— Work required —
Set down every record below exactly as it stands, with the pictures omitted.

Dataset entries:
■ ■ ■

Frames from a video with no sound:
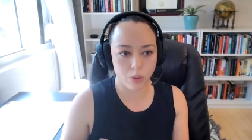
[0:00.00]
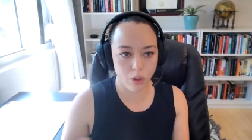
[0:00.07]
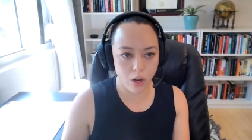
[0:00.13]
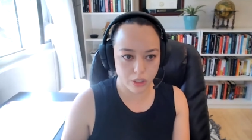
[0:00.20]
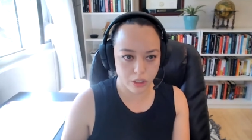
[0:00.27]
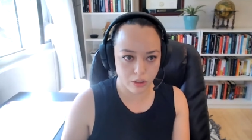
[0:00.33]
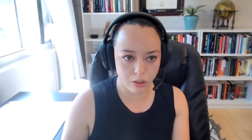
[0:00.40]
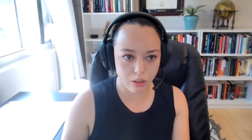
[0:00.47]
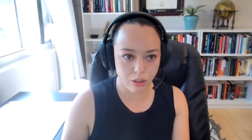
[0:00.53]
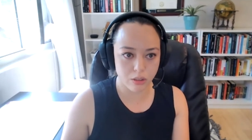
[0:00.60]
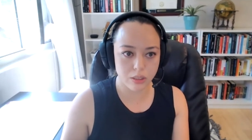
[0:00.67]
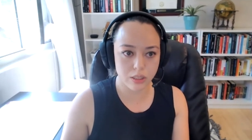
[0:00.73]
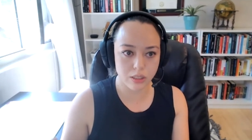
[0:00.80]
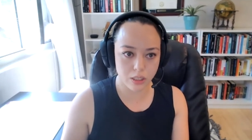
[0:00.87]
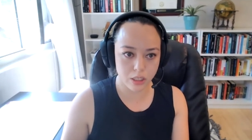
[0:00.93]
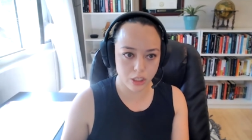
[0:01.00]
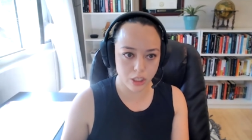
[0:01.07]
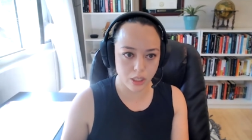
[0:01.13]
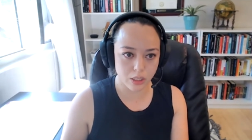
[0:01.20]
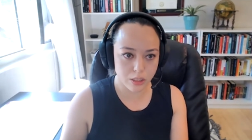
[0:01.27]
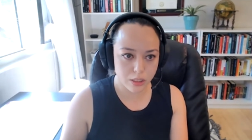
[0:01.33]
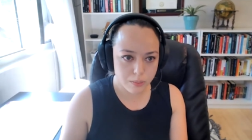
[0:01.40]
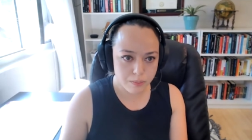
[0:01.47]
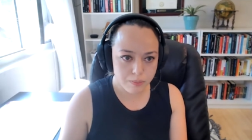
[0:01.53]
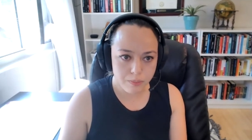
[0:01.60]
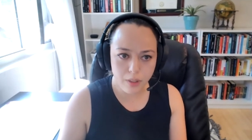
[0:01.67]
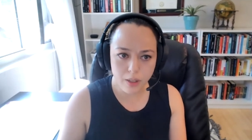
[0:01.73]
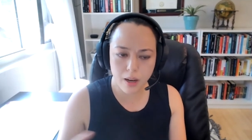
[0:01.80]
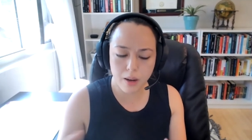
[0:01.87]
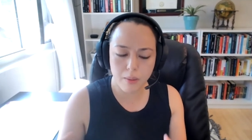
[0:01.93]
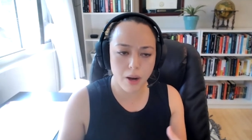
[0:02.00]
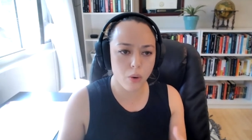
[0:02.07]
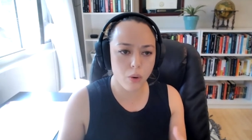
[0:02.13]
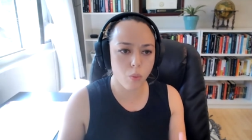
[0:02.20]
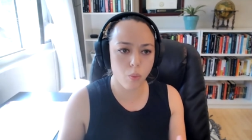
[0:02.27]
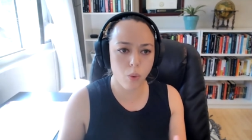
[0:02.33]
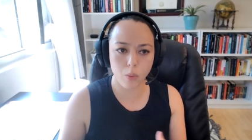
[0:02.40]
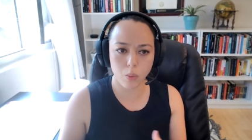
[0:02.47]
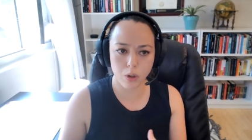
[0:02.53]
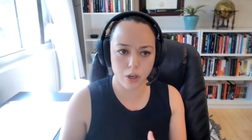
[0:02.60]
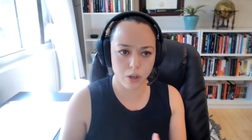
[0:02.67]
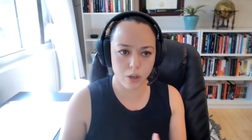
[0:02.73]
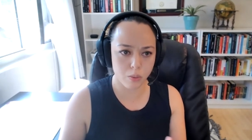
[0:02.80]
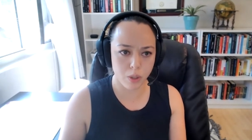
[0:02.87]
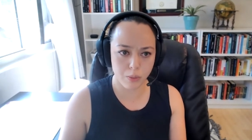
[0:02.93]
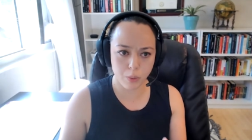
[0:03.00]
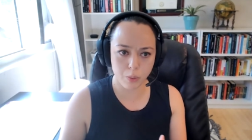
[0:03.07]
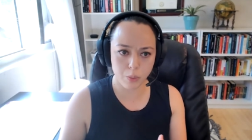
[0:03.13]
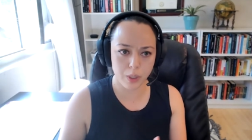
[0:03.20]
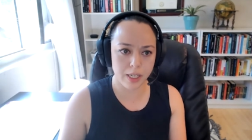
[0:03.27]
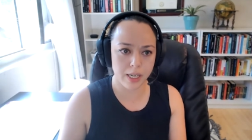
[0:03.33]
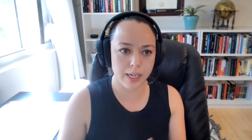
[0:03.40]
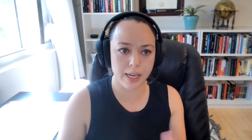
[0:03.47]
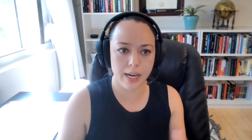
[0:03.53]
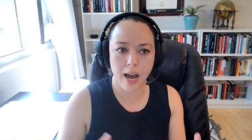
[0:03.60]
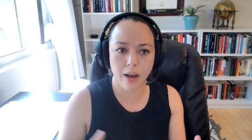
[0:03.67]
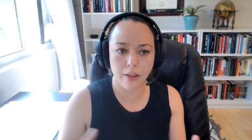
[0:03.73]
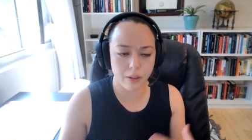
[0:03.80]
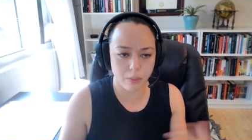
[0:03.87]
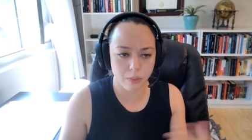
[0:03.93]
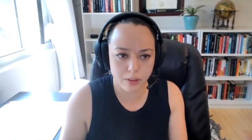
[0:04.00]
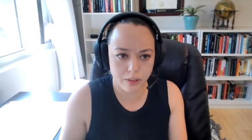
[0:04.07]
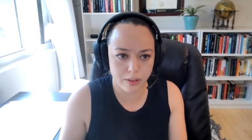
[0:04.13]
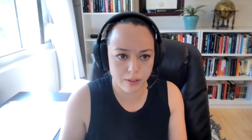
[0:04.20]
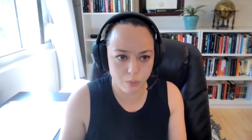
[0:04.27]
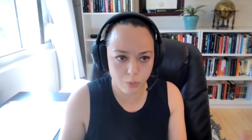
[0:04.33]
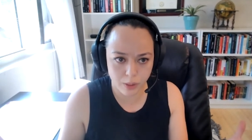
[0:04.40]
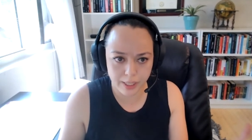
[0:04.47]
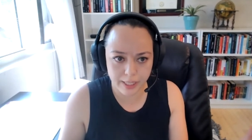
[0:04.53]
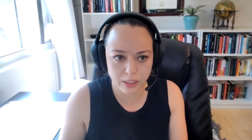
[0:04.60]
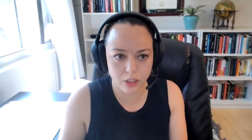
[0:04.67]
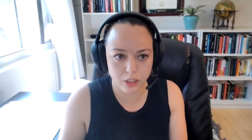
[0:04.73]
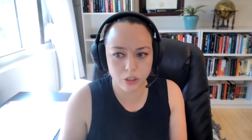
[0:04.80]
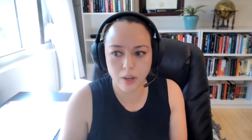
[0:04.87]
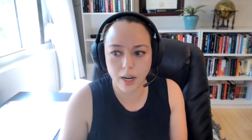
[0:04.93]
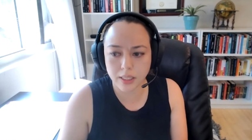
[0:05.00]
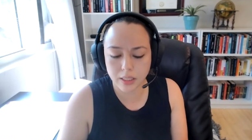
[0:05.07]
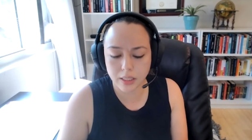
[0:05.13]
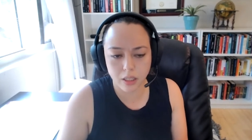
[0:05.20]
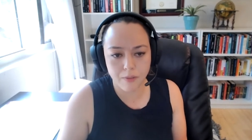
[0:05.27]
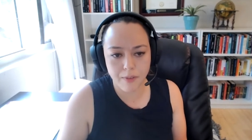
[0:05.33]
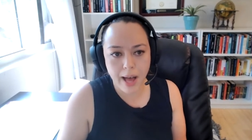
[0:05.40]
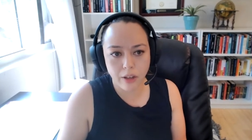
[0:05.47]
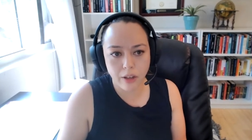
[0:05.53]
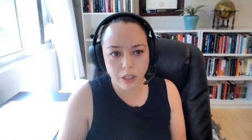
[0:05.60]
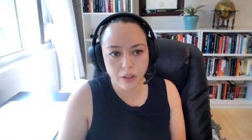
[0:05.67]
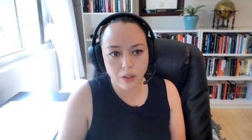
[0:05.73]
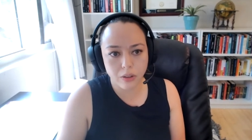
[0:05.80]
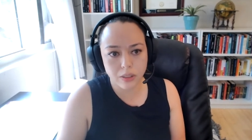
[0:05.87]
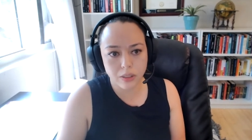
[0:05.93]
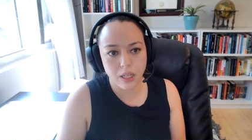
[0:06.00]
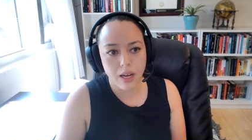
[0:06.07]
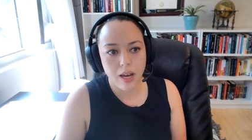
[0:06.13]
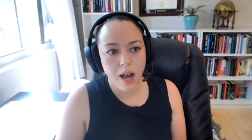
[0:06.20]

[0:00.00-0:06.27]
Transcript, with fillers: logical decisions about what we're what we're reading and how that re- relates to us and our values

■ ■ ■

— Finished exercise —
Frames from a video with no sound:
[0:00.00]
[0:00.07]
[0:00.13]
[0:00.20]
[0:00.27]
[0:00.33]
[0:00.40]
[0:00.47]
[0:00.53]
[0:00.60]
[0:00.67]
[0:00.73]
[0:00.80]
[0:00.87]
[0:00.93]
[0:01.00]
[0:01.07]
[0:01.13]
[0:01.20]
[0:01.27]
[0:01.33]
[0:01.40]
[0:01.47]
[0:01.53]
[0:01.60]
[0:01.67]
[0:01.73]
[0:01.80]
[0:01.87]
[0:01.93]
[0:02.00]
[0:02.07]
[0:02.13]
[0:02.20]
[0:02.27]
[0:02.33]
[0:02.40]
[0:02.47]
[0:02.53]
[0:02.60]
[0:02.67]
[0:02.73]
[0:02.80]
[0:02.87]
[0:02.93]
[0:03.00]
[0:03.07]
[0:03.13]
[0:03.20]
[0:03.27]
[0:03.33]
[0:03.40]
[0:03.47]
[0:03.53]
[0:03.60]
[0:03.67]
[0:03.73]
[0:03.80]
[0:03.87]
[0:03.93]
[0:04.00]
[0:04.07]
[0:04.13]
[0:04.20]
[0:04.27]
[0:04.33]
[0:04.40]
[0:04.47]
[0:04.53]
[0:04.60]
[0:04.67]
[0:04.73]
[0:04.80]
[0:04.87]
[0:04.93]
[0:05.00]
[0:05.07]
[0:05.13]
[0:05.20]
[0:05.27]
[0:05.33]
[0:05.40]
[0:05.47]
[0:05.53]
[0:05.60]
[0:05.67]
[0:05.73]
[0:05.80]
[0:05.87]
[0:05.93]
[0:06.00]
[0:06.07]
[0:06.13]
[0:06.20]

[0:00.00-0:06.27]
Transcript, with fillers: logical decisions about what we're what we're reading and how that re- relates to us and our values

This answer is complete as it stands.